- [Aim of the task]
Copy the listing exactly; drop the pictures.

☆ ☆ ☆

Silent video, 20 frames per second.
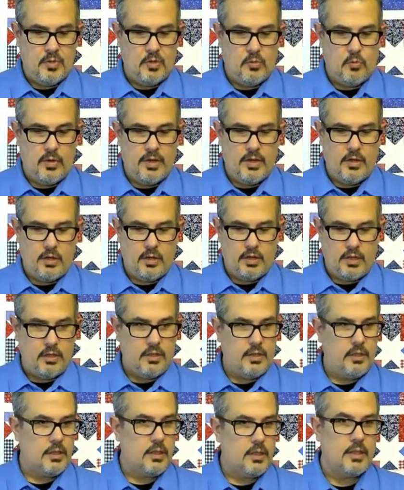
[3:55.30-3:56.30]
But we are
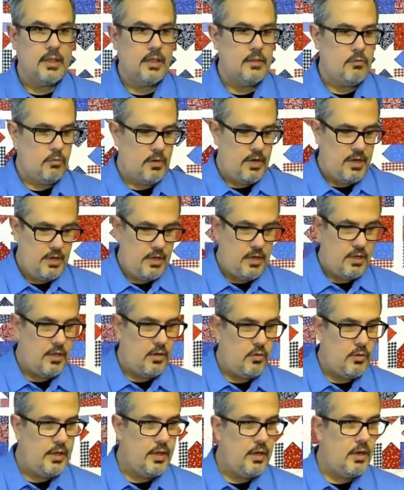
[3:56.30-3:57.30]
going to get ready to
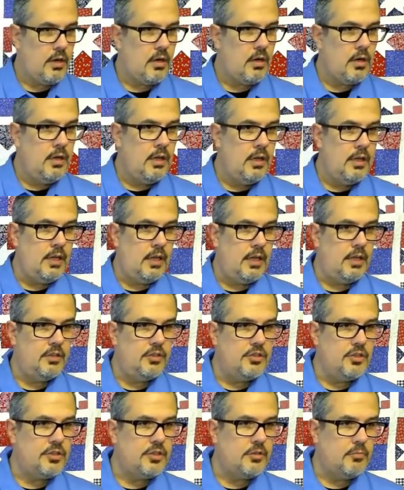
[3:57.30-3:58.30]
go here
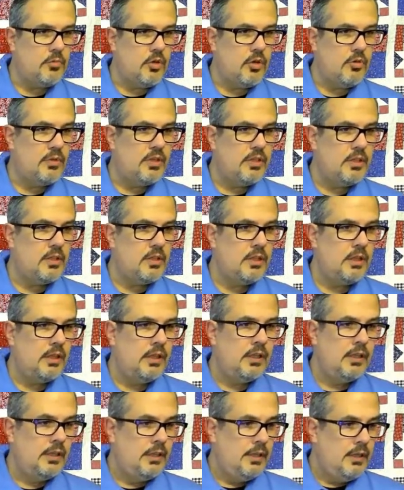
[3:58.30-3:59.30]
in just a moment.
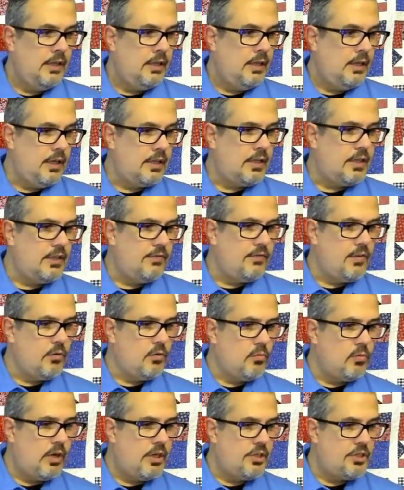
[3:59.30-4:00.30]
Again, if
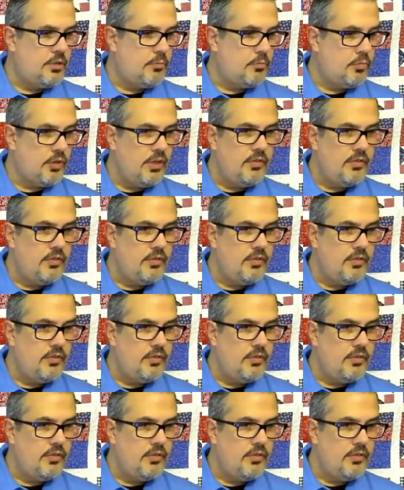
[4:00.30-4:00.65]
you were watching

☆ ☆ ☆

- [Answer below]
Silent video, 20 frames per second.
[3:55.30-3:56.30]
But we are
[3:56.30-3:57.30]
going to get ready to
[3:57.30-3:58.30]
go here
[3:58.30-3:59.30]
in just a moment.
[3:59.30-4:00.30]
Again, if
[4:00.30-4:00.65]
you were watching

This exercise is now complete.